* **PROMPT**: Reproduce all entries precisely, down to the last character.

Segment Start: DATA EXTRACTS

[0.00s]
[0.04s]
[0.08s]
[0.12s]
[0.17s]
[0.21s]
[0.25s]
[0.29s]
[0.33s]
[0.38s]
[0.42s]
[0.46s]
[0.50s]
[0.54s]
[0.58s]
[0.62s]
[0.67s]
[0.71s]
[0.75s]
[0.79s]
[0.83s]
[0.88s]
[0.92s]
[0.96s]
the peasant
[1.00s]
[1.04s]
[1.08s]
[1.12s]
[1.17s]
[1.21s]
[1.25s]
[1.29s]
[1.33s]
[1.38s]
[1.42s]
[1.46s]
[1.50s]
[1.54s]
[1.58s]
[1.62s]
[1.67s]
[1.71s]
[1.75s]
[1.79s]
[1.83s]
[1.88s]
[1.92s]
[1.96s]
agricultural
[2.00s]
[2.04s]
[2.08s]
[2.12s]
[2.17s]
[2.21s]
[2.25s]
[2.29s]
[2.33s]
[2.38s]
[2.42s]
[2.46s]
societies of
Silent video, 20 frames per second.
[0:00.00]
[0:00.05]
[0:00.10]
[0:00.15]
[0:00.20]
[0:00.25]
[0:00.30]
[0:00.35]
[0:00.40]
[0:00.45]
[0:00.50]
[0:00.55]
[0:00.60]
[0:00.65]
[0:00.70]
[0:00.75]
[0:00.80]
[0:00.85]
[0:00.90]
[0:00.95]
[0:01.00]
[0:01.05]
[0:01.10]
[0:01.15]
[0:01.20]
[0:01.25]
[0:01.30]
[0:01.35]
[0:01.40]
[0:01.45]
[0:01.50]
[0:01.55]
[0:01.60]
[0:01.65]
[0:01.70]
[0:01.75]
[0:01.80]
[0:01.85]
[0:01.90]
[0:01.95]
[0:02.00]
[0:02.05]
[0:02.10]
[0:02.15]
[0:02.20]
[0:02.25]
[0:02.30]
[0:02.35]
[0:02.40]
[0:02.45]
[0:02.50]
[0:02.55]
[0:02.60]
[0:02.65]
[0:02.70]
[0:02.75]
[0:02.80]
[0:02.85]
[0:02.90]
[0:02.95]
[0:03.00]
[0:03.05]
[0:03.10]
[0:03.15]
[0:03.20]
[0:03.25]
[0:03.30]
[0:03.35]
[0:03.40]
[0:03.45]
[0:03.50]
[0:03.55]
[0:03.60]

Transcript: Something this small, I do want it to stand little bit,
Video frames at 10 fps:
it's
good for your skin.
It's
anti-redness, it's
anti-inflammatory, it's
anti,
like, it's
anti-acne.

Segment End: DATA EXTRACTS

* **ANSWER BELOW**:
[0.00s]
[0.04s]
[0.08s]
[0.12s]
[0.17s]
[0.21s]
[0.25s]
[0.29s]
[0.33s]
[0.38s]
[0.42s]
[0.46s]
[0.50s]
[0.54s]
[0.58s]
[0.62s]
[0.67s]
[0.71s]
[0.75s]
[0.79s]
[0.83s]
[0.88s]
[0.92s]
[0.96s]
the peasant
[1.00s]
[1.04s]
[1.08s]
[1.12s]
[1.17s]
[1.21s]
[1.25s]
[1.29s]
[1.33s]
[1.38s]
[1.42s]
[1.46s]
[1.50s]
[1.54s]
[1.58s]
[1.62s]
[1.67s]
[1.71s]
[1.75s]
[1.79s]
[1.83s]
[1.88s]
[1.92s]
[1.96s]
agricultural
[2.00s]
[2.04s]
[2.08s]
[2.12s]
[2.17s]
[2.21s]
[2.25s]
[2.29s]
[2.33s]
[2.38s]
[2.42s]
[2.46s]
societies of
Silent video, 20 frames per second.
[0:00.00]
[0:00.05]
[0:00.10]
[0:00.15]
[0:00.20]
[0:00.25]
[0:00.30]
[0:00.35]
[0:00.40]
[0:00.45]
[0:00.50]
[0:00.55]
[0:00.60]
[0:00.65]
[0:00.70]
[0:00.75]
[0:00.80]
[0:00.85]
[0:00.90]
[0:00.95]
[0:01.00]
[0:01.05]
[0:01.10]
[0:01.15]
[0:01.20]
[0:01.25]
[0:01.30]
[0:01.35]
[0:01.40]
[0:01.45]
[0:01.50]
[0:01.55]
[0:01.60]
[0:01.65]
[0:01.70]
[0:01.75]
[0:01.80]
[0:01.85]
[0:01.90]
[0:01.95]
[0:02.00]
[0:02.05]
[0:02.10]
[0:02.15]
[0:02.20]
[0:02.25]
[0:02.30]
[0:02.35]
[0:02.40]
[0:02.45]
[0:02.50]
[0:02.55]
[0:02.60]
[0:02.65]
[0:02.70]
[0:02.75]
[0:02.80]
[0:02.85]
[0:02.90]
[0:02.95]
[0:03.00]
[0:03.05]
[0:03.10]
[0:03.15]
[0:03.20]
[0:03.25]
[0:03.30]
[0:03.35]
[0:03.40]
[0:03.45]
[0:03.50]
[0:03.55]
[0:03.60]

Transcript: Something this small, I do want it to stand little bit,
Video frames at 10 fps:
it's
good for your skin.
It's
anti-redness, it's
anti-inflammatory, it's
anti,
like, it's
anti-acne.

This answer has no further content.